Hayden White macht darauf aufmerksam, das Medium verweise in der griechischen Grammatik nicht nur auf die innere Beteiligung eines Subjekts an einer Handlung, sondern verwische genau genommen Subjekt und Objekt. Für Barthes sei das Schreiben im Medium „schöpferisch und befreiend, weil es den Schreiber als Handelnden im Schreibprozess ansiedelt und die Bildung eines Schreib-Subjekts als das verborgene, aber eigentliche Prinzip, Ziel und Ende allen Schreibens namhaft macht“.28 Damit ist das Schreiben im Medium, so White, vollkommenes Beispiel eines performativen Sprechakts: Ebenso wie der Versprechende nur im Akt des Versprechens, der Schwörende nur im Akt des Schwörens existiert, lebt der Schreiber, im Gegensatz zum Autor, nur im und durch den Akt des Schreibens. Als performative Selbst-hervorbringung und Selbstveränderung ist der Schreibakt, um einen Ausdruck Foucaults zu gebrauchen, „ethopoetisch“ wirksam. Besonders aufschlussreich für das Verständnis dieses Akts ist ein Beispiel, das White für die Kategorie des Mediums in der griechischen Grammatik einbringt. So bezeichne der Ausdruck ,logon poiein“ die Abfassung einer Rede, während die Form im Medium ,logon poieisthai‘ ,eine Rede halten‘ heiße, oder, wie Bernhard Teuber noch exakter formulieren will, ‚eine Rede halten, die ich mir zurechtgemacht habe‛. Das Medium ist also auch ein Grad an Intensität oder Verdichtung, in dem sich das Subjekt nicht nur moralisch, sondern auch körperlich in die Handlung einbringt.29 Schreiben im Medium ist in diesem Sinne die Suche nach einer Form, die imstande wäre, Derridas „Alles-versammeln-Wollen“ auszudrücken und das ganze Selbst, den ganzen „inneren Polylog“, in die Schrift zu werfen.
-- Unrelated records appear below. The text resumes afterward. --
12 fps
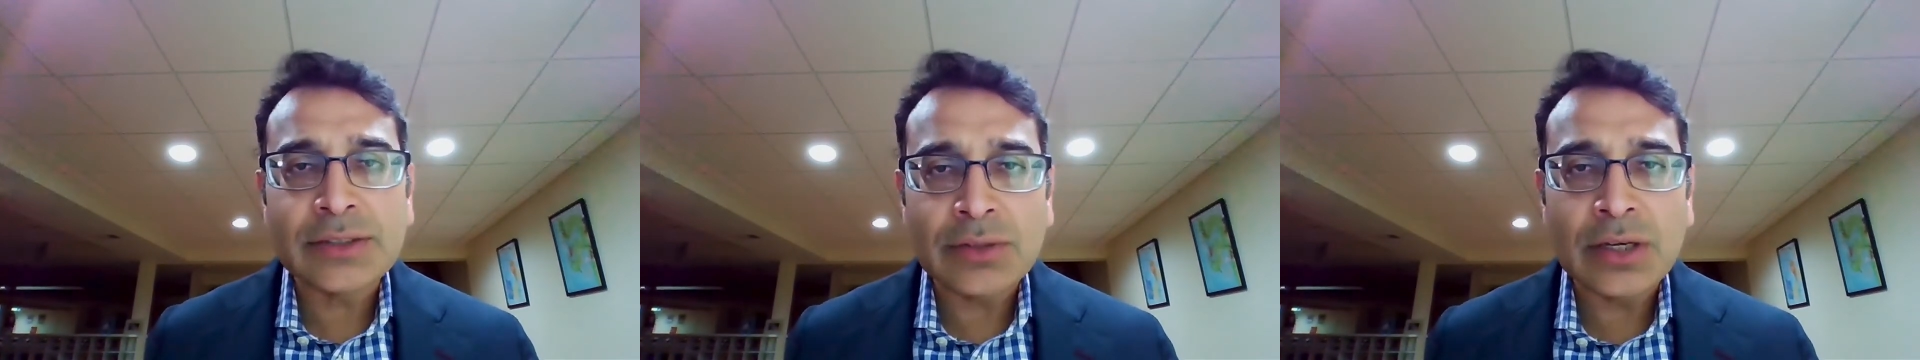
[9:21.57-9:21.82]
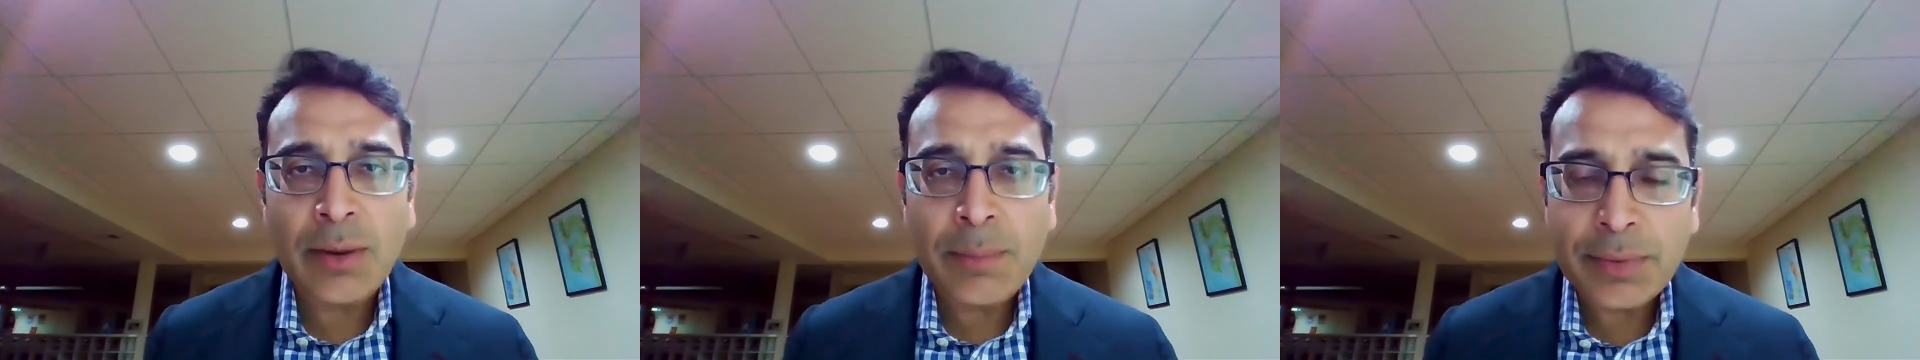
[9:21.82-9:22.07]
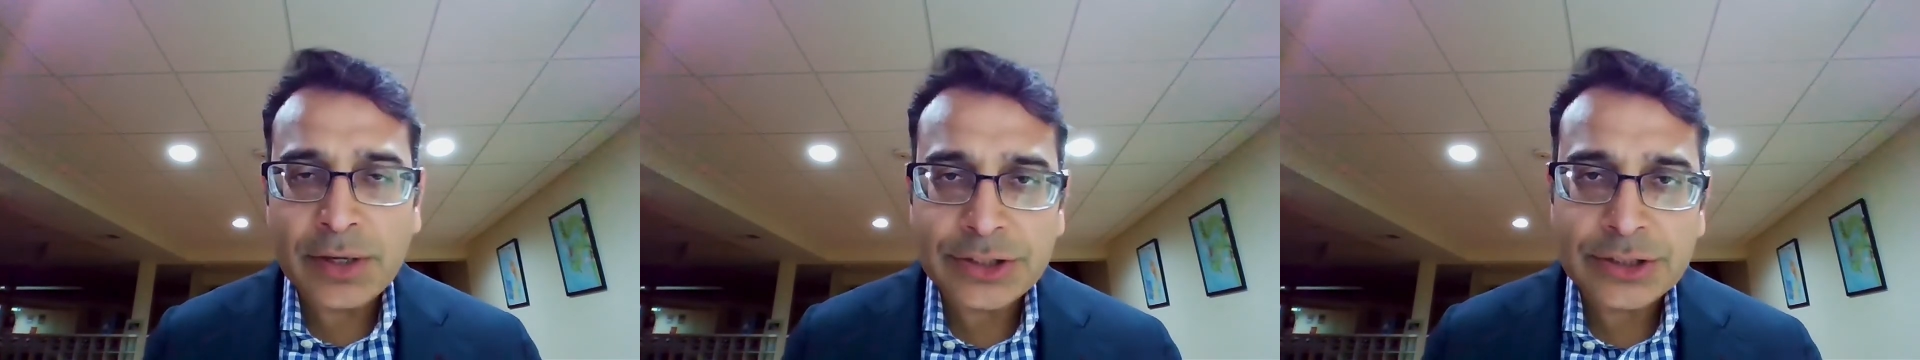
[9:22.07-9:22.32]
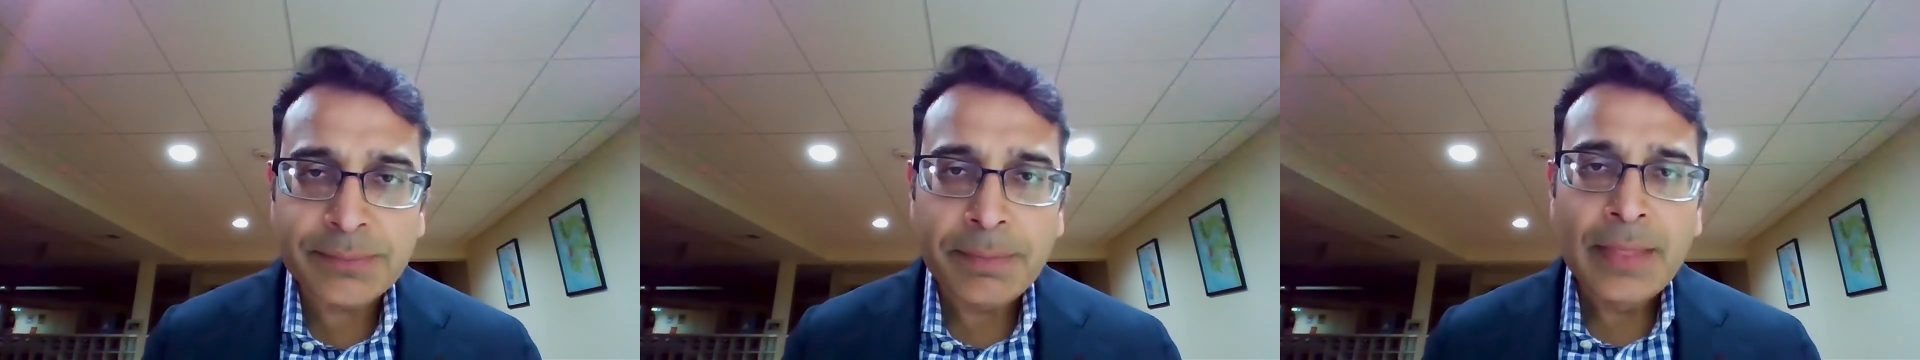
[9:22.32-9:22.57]
of the
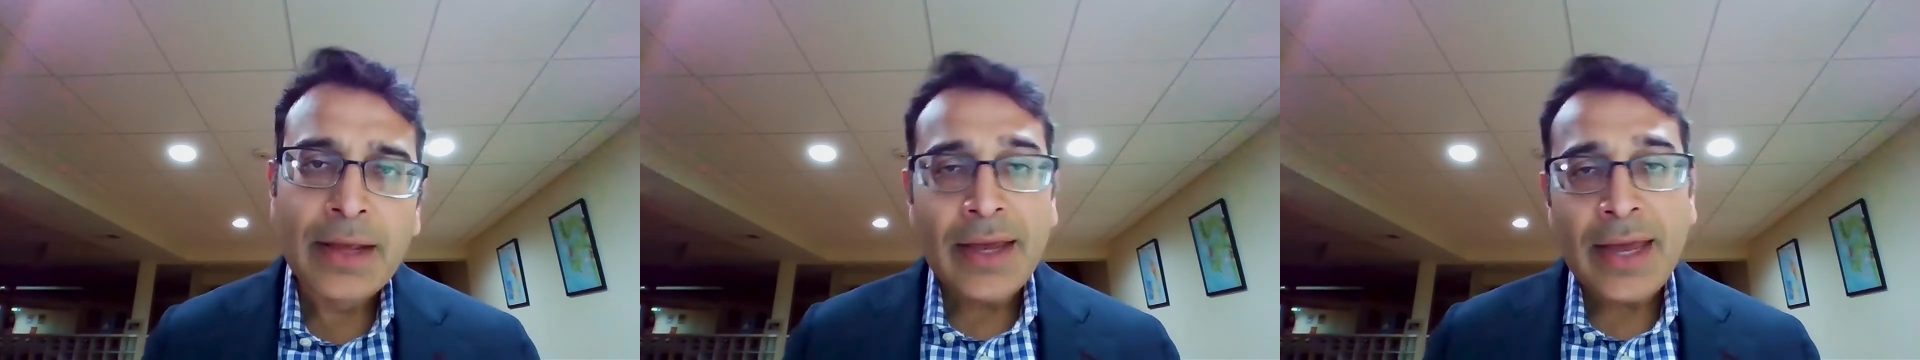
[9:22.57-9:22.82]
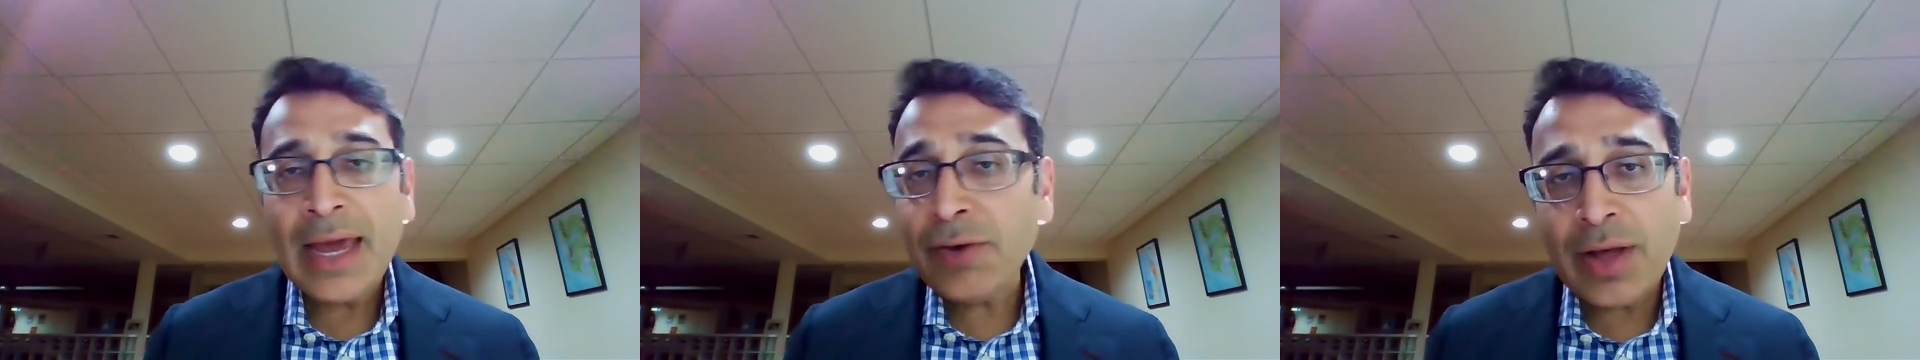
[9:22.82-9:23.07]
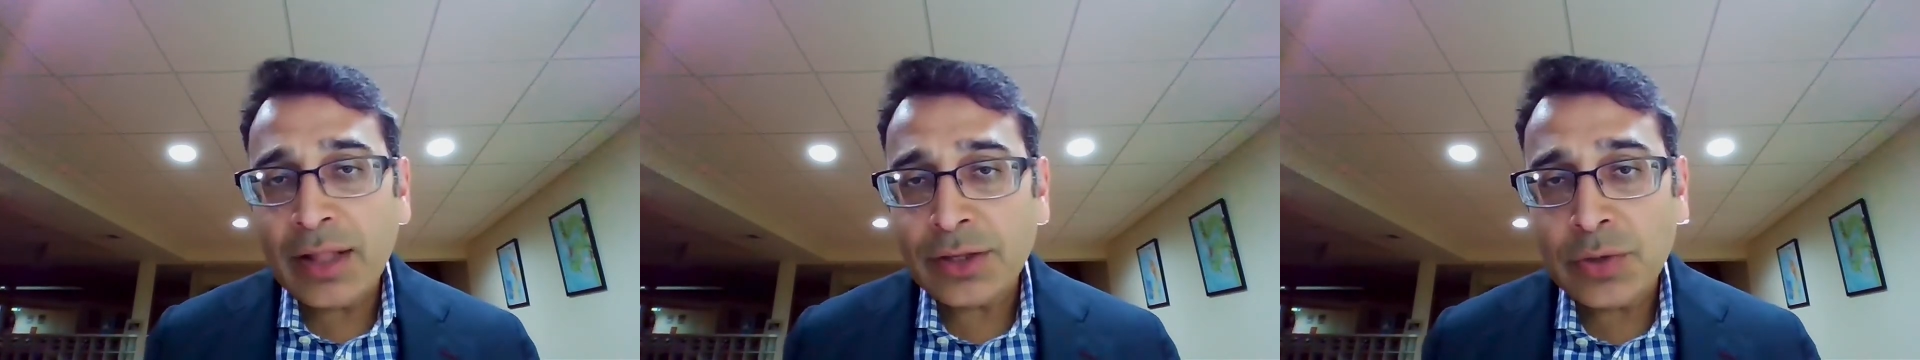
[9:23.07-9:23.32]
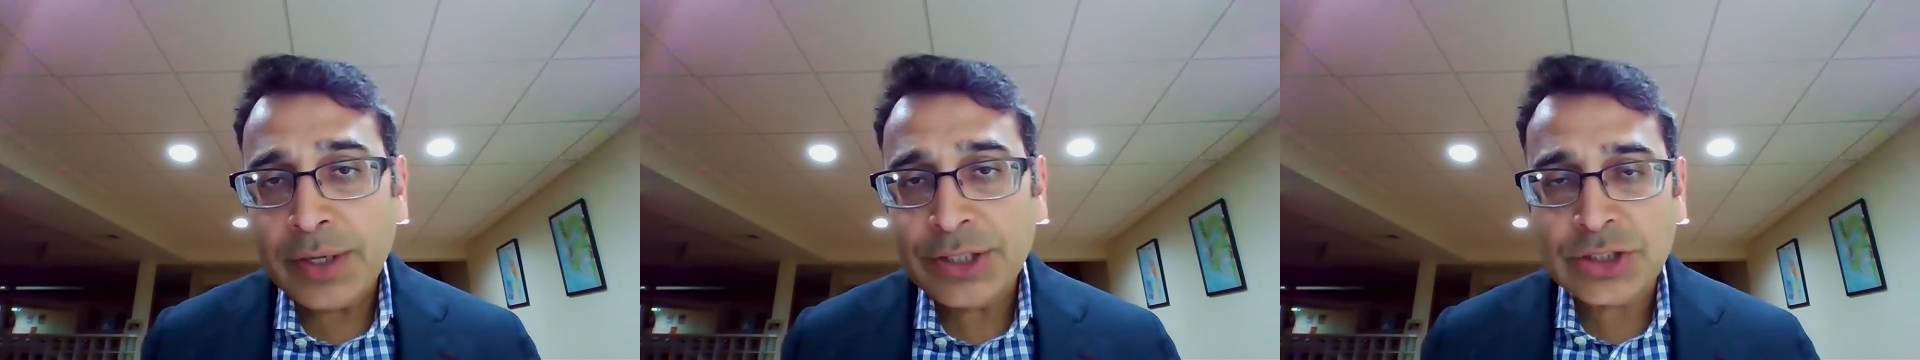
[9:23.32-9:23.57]
numbers and
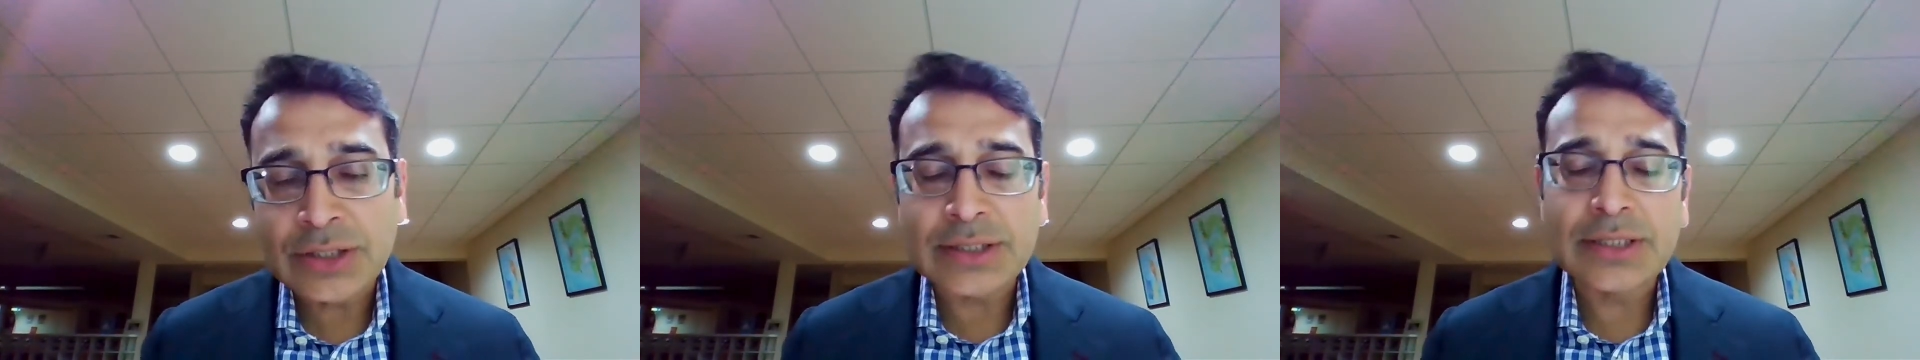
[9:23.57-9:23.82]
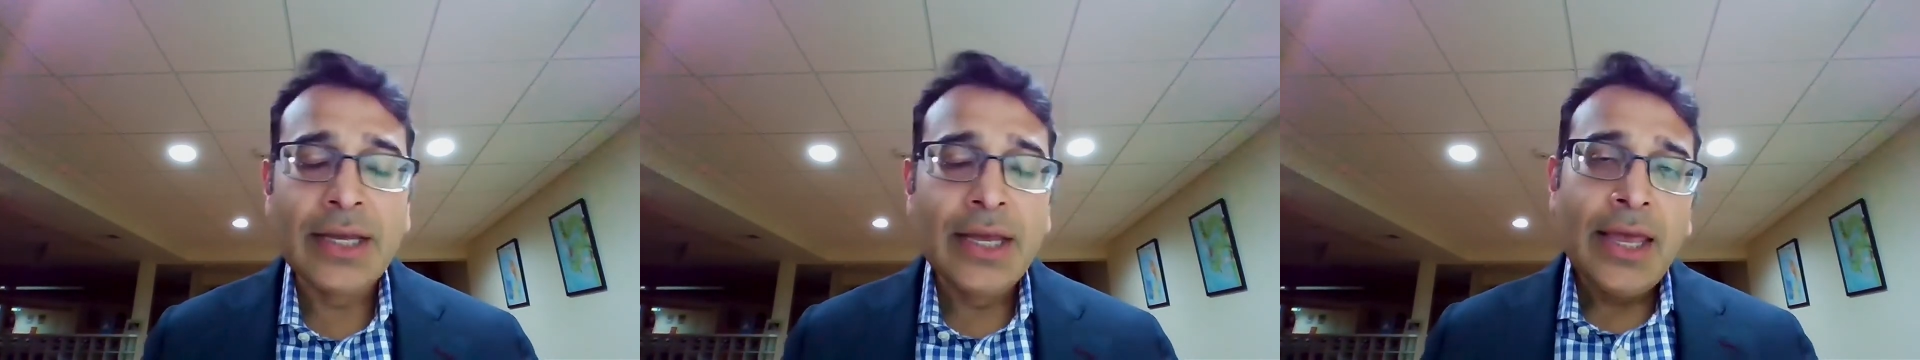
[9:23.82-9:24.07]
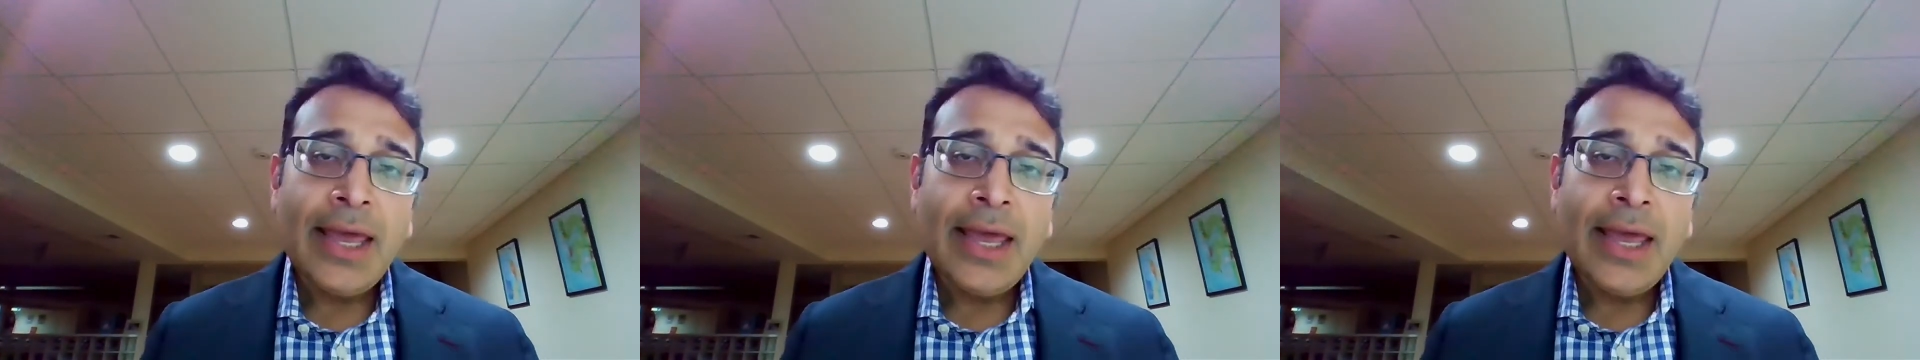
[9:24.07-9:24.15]
valuations.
Ich denke, in keinem anderen Sinn lässt Montaigne im berühmten Vorwort seiner Essais wissen: „Ainsi, lecteur, je suis moi-même la matière de mon livre.“30 In pragmatischer Hinsicht lässt sich der Satz auf doppelte Weise verstehen; zunächst als Absage an den nach Nutzen suchenden Leser: „Nur ich selbst bin der Gegenstand meines Buchs“; aber ebenso als nach innen gerichtete Rede: „Ich bin nichts als der Gegenstand meines Buchs.“

Wird nun also der biblioklastische Impuls unter den Vorzeichen des autobiografischen Traums zum Ausdruck eines Selbsthasses und eines Wunsches nach Selbstliquidation? Ein anderes Szenario entwirft Bernhard Teuber, der das abgenutzte Wort vom „Tod des Autors“ neu im Zeichen einer Opfertheorie betrachtet, die bei Barthes anklingt. Nicht im Sinne einer Auslöschung seien solche Todesnachrichten zu begreifen, sondern als „sakrale Selbstaffektion“31 und Selbstaufopferung. Die Instanz des Autors nehme den Tod auf sich, um das literarische Publikum zu erlösen. Im Anschluss an Freud, Caillois und Bataille betrachtet er das Opfer als gebotene Transgression in der Ausschweifung und als unproduktive Verausgabung (dépense). Letztere hatte Bataille im Potlatsch nordamerikanischer Indianerstämme beobachtet, dem rituellen Schenken teils beträchtlicher Reichtümer ohne Erwartung einer Gegengabe. Gemeinsam sei den beobachteten Äußerungsformen des Opfers, dass sie „nicht auf die Produktion gesellschaftlich nützlicher Güter durch Arbeit, sondern auf deren Zerstörung gerichtet sind“.32 Dabei assoziiert schon Mauss den Potlatsch mit einem intransitiven Gestus, insofern er sich der Tauschökonomie entzieht.33 Das heißt, es geht um den Akt selbst, nicht um den erwartbaren Nutzen. Die Transgression, Paradigma des archaischen Festes, liegt dabei in der gezielten Missachtung ökonomischer Rationalität.